The notion of Dante’s text as dynamic and interactive, inspired Dantessa’s second event, a one-day festival based on the performativity of the Commedia, and the ways in which it could be dramatically embodied in various South African responses. On the 28th of March 2024, members of Dantessa, colleagues from the University of the Witwatersrand and South African artists, took to the stage and performed different interpretations of the Commedia: translations, music, original plays, performed poems, visual arts and conversations. For the first time, the first Canto of Inferno was translated and performed in isiZulu and South African Sign Language, showing the incredible creative and intellectual potential of an interdisciplinary and transcultural approach to the text. During the festival, linguistic translations went hand in hand with cultural and media translations, in a process that reimagined the Commedia, not as an impassive text, but as a dynamic, evolving language that subsumes our voices and can be spoken in a variety of ways.

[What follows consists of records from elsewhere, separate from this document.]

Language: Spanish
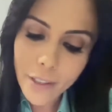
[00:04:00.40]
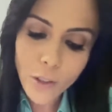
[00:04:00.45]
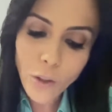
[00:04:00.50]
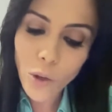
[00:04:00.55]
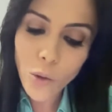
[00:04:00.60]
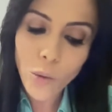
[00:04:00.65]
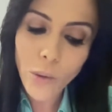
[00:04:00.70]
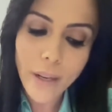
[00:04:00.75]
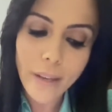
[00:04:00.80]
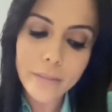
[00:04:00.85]

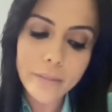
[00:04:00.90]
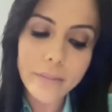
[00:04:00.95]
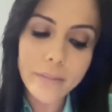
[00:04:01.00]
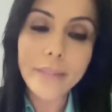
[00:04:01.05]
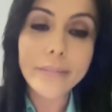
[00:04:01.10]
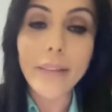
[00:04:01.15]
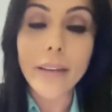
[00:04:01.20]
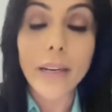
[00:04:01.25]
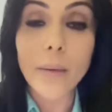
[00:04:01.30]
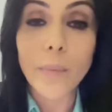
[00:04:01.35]
no durante
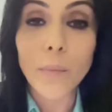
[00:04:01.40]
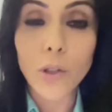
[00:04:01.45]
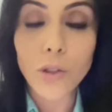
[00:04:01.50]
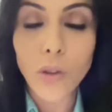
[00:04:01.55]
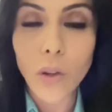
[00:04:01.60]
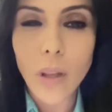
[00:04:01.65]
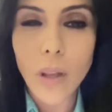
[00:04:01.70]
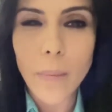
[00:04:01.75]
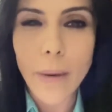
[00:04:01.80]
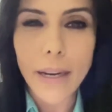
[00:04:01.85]
el
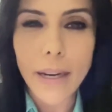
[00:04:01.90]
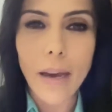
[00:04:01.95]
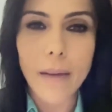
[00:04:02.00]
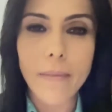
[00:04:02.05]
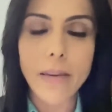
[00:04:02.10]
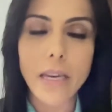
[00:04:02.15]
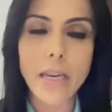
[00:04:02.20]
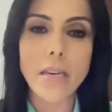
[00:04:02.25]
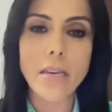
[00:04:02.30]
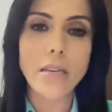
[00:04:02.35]
terremoto de
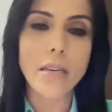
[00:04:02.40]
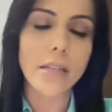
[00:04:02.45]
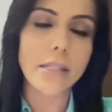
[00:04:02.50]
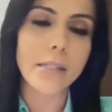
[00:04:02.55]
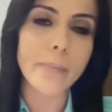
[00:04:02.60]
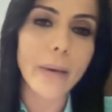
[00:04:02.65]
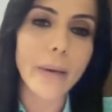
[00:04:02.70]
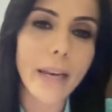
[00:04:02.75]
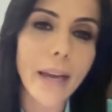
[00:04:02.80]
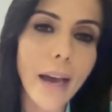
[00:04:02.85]
Manabí y
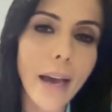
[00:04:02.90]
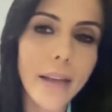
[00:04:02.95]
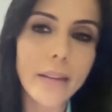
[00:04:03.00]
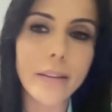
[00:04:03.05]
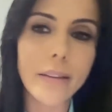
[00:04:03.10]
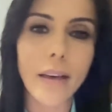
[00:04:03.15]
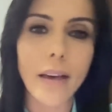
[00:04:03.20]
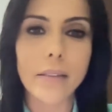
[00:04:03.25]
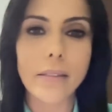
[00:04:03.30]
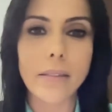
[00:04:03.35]

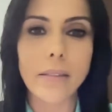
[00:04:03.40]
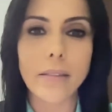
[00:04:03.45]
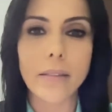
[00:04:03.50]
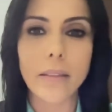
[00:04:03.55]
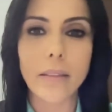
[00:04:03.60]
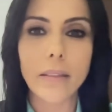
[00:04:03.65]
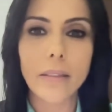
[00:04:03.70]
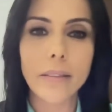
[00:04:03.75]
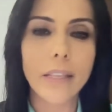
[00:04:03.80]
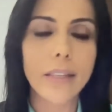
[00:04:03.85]
Esmeraldas,
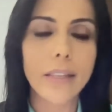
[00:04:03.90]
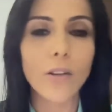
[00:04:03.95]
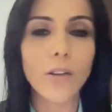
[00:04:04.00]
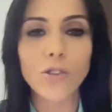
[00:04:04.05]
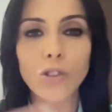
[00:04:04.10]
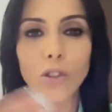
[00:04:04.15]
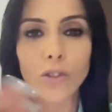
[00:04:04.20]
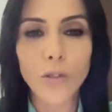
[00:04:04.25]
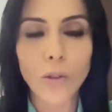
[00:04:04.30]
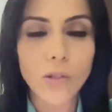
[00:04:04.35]
ni de
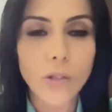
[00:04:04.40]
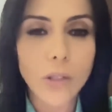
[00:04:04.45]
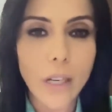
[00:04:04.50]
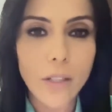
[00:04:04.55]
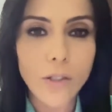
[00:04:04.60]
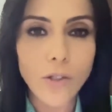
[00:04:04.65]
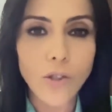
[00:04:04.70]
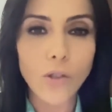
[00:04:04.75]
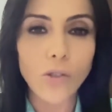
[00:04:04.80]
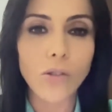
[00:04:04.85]
los otros
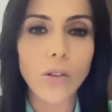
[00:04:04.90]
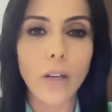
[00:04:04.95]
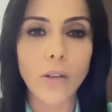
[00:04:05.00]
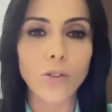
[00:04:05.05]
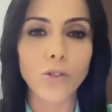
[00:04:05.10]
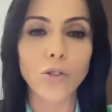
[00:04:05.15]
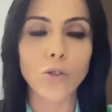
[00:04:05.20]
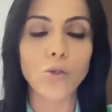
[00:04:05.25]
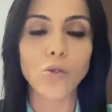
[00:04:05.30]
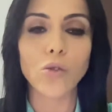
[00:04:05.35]
hechos a
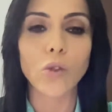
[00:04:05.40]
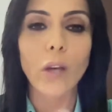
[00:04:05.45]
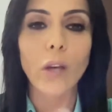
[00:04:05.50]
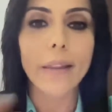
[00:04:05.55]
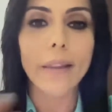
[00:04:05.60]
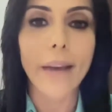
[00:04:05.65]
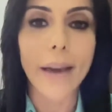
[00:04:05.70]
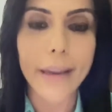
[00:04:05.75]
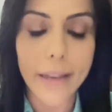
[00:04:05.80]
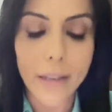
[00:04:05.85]
los que
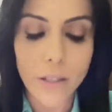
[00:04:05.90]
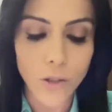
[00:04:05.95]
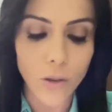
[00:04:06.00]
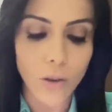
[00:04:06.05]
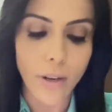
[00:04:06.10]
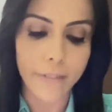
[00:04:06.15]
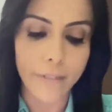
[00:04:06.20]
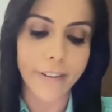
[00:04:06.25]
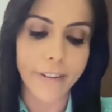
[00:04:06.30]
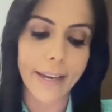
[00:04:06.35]
usted ha hecho
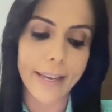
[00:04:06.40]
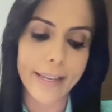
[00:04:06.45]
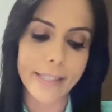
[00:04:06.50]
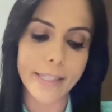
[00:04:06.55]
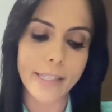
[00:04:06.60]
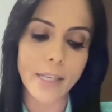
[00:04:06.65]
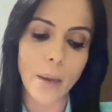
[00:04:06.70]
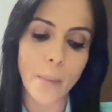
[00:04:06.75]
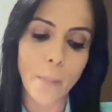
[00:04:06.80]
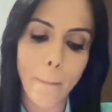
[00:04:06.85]

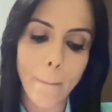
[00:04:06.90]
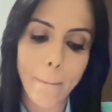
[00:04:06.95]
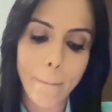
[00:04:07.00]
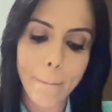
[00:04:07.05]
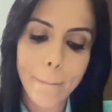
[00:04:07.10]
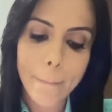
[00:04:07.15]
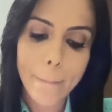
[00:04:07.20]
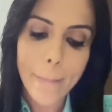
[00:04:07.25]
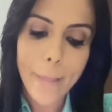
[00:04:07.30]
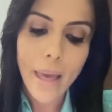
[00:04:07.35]
referencia.
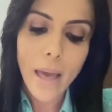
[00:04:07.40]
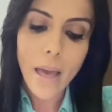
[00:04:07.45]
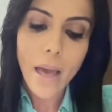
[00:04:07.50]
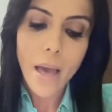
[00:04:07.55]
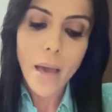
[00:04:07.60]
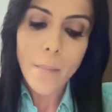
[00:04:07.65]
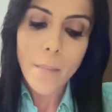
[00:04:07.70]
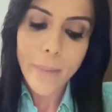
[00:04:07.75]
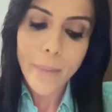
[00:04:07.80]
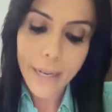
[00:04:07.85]

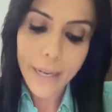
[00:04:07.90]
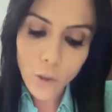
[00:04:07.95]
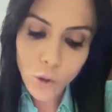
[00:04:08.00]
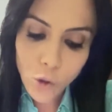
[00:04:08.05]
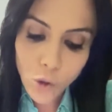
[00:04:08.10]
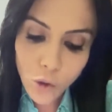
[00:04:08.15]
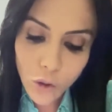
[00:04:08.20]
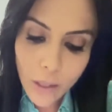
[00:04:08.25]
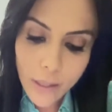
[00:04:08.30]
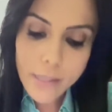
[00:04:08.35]
Para que
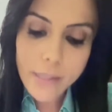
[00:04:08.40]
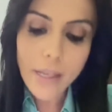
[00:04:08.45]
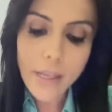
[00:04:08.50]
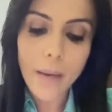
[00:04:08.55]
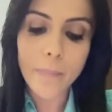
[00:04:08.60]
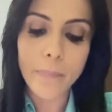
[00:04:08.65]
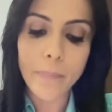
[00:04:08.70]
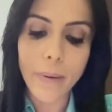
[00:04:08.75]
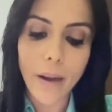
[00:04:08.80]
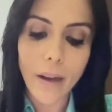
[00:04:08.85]
usted
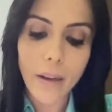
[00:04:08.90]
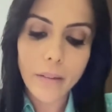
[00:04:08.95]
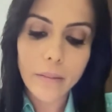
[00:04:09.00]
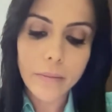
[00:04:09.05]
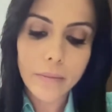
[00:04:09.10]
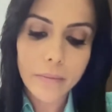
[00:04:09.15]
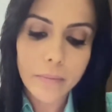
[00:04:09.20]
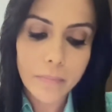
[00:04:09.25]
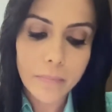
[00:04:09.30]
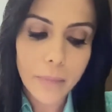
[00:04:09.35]
sepa,
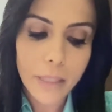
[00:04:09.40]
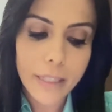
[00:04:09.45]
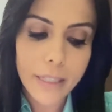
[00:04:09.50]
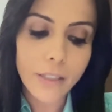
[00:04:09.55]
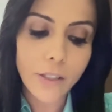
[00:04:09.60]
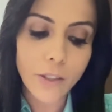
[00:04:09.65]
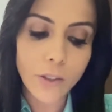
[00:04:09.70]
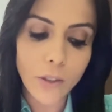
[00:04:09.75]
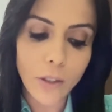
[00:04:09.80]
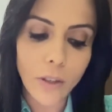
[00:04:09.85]

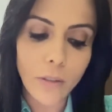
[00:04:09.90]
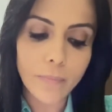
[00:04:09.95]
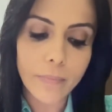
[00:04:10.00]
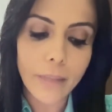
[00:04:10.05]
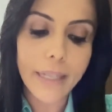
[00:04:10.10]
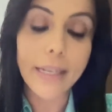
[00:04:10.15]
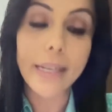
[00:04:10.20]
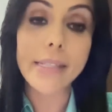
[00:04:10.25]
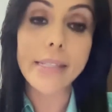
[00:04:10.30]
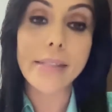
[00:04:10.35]
ministro,
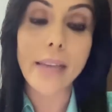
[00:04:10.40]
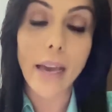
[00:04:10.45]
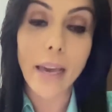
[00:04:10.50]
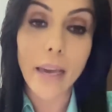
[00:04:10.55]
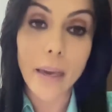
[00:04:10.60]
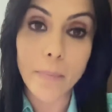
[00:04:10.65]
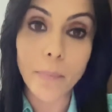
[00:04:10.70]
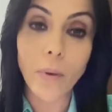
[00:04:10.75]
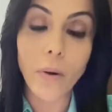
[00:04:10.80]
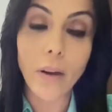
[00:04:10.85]
en esa
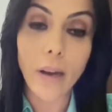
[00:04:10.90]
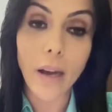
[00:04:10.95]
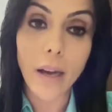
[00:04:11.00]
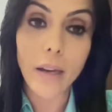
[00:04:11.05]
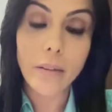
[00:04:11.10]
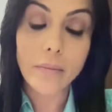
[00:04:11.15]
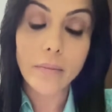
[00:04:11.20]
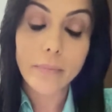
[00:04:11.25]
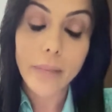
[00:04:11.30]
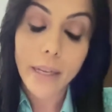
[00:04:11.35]

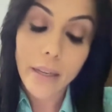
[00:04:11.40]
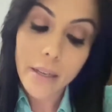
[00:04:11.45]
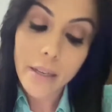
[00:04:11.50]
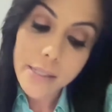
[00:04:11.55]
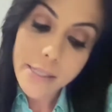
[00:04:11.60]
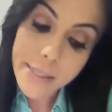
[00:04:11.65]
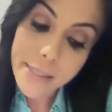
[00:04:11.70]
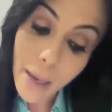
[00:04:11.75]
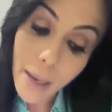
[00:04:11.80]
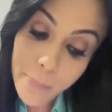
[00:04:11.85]
época
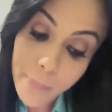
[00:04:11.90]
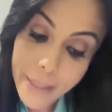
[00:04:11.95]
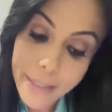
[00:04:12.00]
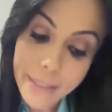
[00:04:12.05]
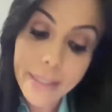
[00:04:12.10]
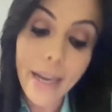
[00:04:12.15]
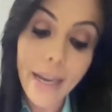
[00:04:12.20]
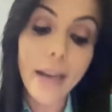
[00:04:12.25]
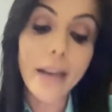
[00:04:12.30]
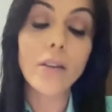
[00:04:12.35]
si
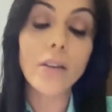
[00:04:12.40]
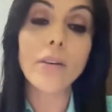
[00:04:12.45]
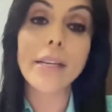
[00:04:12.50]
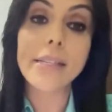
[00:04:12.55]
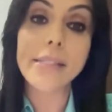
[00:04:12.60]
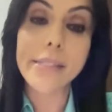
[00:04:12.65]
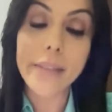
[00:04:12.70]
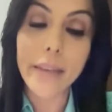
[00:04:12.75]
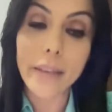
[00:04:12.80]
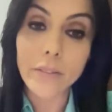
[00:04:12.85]
aplicaron
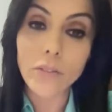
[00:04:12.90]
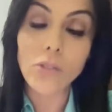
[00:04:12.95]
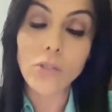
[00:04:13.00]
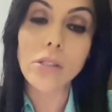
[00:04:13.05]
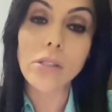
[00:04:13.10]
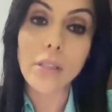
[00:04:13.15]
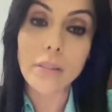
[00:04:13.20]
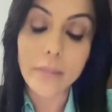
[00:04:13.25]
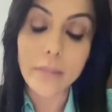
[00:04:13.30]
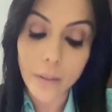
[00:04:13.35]
el
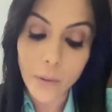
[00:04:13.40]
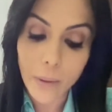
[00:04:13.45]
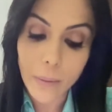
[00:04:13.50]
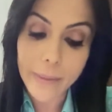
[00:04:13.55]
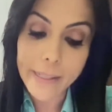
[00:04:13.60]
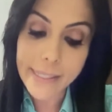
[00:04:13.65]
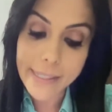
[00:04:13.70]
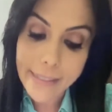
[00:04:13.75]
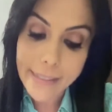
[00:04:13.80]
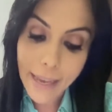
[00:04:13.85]

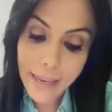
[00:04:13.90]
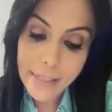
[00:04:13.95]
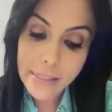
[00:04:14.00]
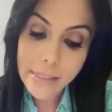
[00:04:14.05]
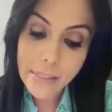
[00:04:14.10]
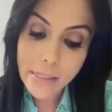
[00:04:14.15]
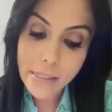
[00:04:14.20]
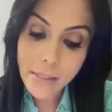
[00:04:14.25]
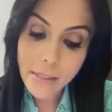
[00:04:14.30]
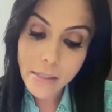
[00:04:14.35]

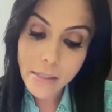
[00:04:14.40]
169.6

Anita Virga and Sonia Fanucchi, Johannesburg, South Africa
[1] Fanucchi Sonia and Anita Virga. A South African Convivio with Dante: Born Frees’ Interpretations of the Commedia. Florence: Florence University Press, 2021, 37.
[2] Fanucchi Sonia and Anita Virga. A South African Convivio with Dante: Born Frees’ Interpretations of the Commedia. Florence: Florence University Press, 2021, 77-78.
[3] “a name that also suggests the feminine quality of our community which, like Dante’s “donne che avete intelleto d’amore” (VN 19), stood outside of traditional critical structures and yet was empowered precisely by this status as outsiders to expand and remake the text as part of our diverse communities.” (Sonia Fanucchi, “«Trasumanar»: Rewriting Francesca and communal approaches to reading in the South African Dante society”, Bibliotheca Dantesca 6 (2023), 176).
[4] See Munyaradzi Felix Murove, “Ubuntu”, Diogenes Africana Philosophy 59. 3–4 (November 2012).
[5] Elza Venter, “The Notion of Ubuntu and Communalism in African Educational Discourse”, Studies in Philosophy and Education 23 (2004), 152. Venter, 151, also makes the point that, “The individual is born out of and into the African community and will always be part of the community”.
[6] Mogobe B. Ramose, African Philosophy through Ubuntu (1999, 2002; rpt. Harare: Mond Books, 2005), 45.